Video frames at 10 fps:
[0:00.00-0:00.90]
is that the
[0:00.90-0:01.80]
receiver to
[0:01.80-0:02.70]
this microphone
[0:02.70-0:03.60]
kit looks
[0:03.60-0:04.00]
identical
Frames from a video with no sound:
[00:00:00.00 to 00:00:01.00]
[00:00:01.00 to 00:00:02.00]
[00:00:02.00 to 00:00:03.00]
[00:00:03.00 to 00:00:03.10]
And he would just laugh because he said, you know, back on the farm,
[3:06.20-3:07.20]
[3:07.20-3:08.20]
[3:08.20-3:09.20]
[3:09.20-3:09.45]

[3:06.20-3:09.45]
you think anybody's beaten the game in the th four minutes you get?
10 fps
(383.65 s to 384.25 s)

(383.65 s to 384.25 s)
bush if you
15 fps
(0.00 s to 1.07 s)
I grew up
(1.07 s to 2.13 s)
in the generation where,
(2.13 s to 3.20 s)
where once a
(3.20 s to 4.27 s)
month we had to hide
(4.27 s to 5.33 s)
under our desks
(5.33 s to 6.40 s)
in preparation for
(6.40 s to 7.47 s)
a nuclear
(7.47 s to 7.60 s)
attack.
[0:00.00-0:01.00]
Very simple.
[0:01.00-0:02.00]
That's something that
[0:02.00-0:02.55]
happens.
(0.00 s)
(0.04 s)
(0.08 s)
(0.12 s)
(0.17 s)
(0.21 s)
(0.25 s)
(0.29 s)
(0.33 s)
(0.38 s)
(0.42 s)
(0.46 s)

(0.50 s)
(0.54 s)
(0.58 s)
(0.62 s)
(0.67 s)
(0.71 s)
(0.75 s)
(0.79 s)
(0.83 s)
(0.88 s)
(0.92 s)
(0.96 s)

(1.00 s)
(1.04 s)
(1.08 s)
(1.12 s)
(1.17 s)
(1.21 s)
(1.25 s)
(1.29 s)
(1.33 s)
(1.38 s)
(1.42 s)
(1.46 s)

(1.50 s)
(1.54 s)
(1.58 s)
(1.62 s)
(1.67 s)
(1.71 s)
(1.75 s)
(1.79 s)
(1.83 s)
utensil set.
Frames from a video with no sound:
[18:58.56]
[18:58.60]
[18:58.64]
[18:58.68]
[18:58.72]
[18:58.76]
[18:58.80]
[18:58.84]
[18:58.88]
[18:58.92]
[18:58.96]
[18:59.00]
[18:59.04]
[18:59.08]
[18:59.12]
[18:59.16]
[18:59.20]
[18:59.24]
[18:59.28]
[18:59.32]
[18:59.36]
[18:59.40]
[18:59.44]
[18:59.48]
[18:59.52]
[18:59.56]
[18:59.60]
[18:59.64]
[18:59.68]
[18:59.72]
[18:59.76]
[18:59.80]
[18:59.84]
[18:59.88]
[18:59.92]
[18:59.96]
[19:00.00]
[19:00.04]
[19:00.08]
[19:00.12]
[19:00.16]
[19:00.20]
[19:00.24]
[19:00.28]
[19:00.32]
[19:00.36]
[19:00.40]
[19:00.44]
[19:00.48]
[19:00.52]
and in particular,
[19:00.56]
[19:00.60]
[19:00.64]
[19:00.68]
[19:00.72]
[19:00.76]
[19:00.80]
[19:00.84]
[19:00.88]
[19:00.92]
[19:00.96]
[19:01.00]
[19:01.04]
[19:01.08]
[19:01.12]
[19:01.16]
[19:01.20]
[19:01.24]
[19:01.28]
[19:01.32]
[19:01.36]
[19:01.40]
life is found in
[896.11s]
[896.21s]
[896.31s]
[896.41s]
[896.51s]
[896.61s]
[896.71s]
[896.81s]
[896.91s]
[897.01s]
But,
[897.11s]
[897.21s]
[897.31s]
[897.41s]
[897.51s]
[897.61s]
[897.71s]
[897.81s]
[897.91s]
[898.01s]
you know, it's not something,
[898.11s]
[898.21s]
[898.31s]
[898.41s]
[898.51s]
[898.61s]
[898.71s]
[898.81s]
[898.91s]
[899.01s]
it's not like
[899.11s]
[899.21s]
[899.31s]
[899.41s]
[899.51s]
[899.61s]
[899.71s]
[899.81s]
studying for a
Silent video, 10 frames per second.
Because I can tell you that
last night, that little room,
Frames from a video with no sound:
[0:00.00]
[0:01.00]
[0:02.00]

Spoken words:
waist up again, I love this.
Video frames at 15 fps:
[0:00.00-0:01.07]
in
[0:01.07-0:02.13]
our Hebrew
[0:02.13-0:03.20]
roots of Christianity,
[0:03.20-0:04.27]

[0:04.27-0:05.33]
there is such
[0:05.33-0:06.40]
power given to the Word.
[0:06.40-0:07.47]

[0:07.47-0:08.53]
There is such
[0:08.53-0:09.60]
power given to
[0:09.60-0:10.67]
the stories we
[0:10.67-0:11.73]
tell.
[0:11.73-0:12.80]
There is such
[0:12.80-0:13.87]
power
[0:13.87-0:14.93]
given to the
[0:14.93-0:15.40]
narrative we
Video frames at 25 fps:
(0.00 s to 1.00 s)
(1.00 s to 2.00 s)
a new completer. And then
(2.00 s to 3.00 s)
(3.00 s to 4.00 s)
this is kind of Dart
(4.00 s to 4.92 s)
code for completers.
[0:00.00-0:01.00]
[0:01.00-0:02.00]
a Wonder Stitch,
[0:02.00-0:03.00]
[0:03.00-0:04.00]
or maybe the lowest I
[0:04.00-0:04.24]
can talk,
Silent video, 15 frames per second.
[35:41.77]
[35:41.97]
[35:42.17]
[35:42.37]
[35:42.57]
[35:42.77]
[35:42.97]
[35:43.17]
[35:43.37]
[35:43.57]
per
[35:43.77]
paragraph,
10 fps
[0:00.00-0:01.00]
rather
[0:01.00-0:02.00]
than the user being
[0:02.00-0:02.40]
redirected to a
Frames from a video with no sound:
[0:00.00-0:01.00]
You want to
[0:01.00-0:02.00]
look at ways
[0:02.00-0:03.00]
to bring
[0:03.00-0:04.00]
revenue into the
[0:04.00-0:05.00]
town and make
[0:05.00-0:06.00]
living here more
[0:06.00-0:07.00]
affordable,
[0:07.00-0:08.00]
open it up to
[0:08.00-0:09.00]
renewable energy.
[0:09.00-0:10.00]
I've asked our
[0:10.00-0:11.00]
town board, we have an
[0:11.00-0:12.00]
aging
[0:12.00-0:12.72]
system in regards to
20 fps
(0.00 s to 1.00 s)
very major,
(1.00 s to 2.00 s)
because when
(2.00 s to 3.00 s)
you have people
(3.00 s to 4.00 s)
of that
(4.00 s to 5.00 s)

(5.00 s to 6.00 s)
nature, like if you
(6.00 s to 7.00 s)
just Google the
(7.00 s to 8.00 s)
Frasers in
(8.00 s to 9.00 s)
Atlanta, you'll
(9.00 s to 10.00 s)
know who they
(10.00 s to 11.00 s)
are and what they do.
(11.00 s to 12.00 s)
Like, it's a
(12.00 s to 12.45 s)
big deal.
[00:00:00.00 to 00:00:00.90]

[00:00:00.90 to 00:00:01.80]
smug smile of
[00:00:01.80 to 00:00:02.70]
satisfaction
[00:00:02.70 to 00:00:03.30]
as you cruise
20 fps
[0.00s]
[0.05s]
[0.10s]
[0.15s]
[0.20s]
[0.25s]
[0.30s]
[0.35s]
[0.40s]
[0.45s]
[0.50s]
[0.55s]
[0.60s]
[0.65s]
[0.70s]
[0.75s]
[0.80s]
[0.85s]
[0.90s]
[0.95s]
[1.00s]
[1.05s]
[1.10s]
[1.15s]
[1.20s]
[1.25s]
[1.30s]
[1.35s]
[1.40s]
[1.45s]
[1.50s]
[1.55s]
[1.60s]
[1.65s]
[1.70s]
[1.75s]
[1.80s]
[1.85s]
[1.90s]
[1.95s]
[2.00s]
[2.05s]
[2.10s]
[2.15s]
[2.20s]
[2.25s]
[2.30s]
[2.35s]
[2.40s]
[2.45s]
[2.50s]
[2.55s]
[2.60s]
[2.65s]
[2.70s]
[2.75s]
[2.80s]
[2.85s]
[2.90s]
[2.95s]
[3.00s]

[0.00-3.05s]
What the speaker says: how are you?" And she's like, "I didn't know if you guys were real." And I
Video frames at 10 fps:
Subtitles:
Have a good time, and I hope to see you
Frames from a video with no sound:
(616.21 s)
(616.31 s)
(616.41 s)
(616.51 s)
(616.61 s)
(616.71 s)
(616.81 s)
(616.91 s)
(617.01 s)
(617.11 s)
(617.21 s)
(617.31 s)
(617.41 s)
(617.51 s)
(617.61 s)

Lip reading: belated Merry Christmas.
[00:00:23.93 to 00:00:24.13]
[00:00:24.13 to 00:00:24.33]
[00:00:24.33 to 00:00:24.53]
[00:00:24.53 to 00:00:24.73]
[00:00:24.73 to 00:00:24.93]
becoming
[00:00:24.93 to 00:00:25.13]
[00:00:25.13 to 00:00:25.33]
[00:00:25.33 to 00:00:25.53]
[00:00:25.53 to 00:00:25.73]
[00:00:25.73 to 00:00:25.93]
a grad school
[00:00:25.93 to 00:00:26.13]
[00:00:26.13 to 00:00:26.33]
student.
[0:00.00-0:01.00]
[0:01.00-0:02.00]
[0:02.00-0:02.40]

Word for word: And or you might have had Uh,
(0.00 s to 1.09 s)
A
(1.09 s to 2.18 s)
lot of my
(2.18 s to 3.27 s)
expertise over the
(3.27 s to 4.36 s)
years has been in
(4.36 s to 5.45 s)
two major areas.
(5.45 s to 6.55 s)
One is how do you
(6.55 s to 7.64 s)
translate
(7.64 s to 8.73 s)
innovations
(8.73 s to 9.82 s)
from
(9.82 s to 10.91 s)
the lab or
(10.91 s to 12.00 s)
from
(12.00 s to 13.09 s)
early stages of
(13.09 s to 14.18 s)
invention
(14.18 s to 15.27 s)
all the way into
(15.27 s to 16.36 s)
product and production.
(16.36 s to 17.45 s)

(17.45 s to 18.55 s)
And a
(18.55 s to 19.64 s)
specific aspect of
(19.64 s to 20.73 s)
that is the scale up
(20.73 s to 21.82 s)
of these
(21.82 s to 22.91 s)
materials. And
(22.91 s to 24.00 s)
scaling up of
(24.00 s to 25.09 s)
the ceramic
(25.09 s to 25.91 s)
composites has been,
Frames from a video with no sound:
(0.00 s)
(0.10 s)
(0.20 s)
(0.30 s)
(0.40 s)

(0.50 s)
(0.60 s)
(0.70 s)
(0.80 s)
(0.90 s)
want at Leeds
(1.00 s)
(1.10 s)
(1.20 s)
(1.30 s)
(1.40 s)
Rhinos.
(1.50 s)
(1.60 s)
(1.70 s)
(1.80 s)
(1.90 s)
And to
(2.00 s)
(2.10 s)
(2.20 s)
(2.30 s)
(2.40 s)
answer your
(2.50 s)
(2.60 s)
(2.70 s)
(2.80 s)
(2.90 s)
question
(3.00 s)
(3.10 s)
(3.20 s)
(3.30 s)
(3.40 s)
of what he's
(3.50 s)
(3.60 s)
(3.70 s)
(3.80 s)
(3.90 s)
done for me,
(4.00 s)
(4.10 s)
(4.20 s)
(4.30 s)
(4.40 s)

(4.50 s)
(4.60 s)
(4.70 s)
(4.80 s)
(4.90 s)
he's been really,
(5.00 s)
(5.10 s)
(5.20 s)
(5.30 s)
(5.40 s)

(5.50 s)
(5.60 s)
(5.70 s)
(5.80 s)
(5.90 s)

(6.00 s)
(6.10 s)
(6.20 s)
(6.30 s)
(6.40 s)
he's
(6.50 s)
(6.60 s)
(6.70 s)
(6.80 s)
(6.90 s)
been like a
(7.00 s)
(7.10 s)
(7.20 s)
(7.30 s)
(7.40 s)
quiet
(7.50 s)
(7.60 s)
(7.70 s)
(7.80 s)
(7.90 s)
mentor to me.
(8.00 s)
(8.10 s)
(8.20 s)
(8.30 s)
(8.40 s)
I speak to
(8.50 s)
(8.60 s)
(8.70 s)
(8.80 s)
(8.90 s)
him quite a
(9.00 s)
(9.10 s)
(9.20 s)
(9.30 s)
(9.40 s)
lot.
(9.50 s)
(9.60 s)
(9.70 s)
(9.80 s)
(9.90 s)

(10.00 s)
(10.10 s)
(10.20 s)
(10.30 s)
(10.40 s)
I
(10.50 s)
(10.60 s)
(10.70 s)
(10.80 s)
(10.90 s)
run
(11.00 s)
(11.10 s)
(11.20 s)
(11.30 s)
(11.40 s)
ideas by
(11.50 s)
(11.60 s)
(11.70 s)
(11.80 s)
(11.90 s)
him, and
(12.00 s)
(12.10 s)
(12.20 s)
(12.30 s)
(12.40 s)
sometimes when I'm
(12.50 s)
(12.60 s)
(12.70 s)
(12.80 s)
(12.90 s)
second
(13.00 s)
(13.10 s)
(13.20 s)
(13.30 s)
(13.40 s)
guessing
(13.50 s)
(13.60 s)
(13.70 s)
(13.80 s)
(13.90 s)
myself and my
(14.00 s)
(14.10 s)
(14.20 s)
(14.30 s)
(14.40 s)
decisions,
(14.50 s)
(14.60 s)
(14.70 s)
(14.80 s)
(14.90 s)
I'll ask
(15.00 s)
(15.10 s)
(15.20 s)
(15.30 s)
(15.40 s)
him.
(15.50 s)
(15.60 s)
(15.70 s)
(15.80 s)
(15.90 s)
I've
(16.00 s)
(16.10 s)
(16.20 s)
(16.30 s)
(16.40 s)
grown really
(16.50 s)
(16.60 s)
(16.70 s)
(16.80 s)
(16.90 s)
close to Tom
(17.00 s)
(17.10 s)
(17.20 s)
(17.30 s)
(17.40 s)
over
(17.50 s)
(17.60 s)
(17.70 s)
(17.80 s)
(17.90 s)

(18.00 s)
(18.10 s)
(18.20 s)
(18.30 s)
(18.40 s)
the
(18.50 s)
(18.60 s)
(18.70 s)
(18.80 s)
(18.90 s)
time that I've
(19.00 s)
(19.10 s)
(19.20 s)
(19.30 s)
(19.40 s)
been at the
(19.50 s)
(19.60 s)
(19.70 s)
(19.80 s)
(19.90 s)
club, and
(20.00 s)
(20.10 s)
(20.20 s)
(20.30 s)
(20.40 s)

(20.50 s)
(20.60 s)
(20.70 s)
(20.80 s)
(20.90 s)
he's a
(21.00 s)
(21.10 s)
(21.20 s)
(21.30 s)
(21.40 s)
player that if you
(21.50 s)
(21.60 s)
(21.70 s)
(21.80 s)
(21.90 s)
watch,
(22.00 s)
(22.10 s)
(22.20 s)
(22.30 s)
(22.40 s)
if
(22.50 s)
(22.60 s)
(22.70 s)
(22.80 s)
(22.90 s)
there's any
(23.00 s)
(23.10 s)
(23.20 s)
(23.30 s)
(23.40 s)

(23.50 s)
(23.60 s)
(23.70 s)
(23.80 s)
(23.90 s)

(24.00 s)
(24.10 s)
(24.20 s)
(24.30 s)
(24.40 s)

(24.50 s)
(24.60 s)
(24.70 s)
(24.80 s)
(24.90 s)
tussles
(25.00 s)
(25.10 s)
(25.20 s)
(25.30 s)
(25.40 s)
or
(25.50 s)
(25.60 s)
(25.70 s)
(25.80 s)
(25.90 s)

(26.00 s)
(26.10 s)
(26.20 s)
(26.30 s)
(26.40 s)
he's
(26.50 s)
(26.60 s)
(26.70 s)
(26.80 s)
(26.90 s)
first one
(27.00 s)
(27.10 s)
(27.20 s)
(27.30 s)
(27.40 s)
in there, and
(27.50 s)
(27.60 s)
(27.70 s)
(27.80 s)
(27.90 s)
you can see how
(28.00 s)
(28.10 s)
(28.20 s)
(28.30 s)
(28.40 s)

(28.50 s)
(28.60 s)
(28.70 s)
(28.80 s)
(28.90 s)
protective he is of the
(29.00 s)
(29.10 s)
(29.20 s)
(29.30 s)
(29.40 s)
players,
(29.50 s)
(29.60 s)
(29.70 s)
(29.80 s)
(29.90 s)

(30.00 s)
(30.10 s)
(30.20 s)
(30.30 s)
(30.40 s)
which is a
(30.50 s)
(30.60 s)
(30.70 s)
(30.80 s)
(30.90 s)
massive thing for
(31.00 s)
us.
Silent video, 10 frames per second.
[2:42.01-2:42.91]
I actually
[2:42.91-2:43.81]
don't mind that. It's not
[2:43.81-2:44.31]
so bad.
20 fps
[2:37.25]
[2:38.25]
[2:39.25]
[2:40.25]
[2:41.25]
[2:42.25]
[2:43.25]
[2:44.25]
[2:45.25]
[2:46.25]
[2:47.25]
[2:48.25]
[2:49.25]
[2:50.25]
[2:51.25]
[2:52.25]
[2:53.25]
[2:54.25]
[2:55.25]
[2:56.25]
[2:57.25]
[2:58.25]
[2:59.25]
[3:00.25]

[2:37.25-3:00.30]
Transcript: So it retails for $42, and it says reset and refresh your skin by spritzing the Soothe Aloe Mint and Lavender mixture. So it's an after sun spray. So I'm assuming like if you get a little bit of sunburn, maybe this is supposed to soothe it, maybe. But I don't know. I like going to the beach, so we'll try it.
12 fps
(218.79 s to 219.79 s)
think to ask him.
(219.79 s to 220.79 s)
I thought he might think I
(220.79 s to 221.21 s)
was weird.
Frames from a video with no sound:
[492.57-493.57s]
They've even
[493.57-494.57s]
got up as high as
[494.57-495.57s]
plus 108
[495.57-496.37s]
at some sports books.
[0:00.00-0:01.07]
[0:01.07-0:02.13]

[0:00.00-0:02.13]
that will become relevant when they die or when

= = = = =

(Exercise details) Looking at the data above, return every line from the one with "[00:00:02.00 to 00:00:03.00]" down to the one with "[3:09.20-3:09.45]", exactly and inclusively.

(Answer to this exercise)
[00:00:02.00 to 00:00:03.00]
[00:00:03.00 to 00:00:03.10]
And he would just laugh because he said, you know, back on the farm,
[3:06.20-3:07.20]
[3:07.20-3:08.20]
[3:08.20-3:09.20]
[3:09.20-3:09.45]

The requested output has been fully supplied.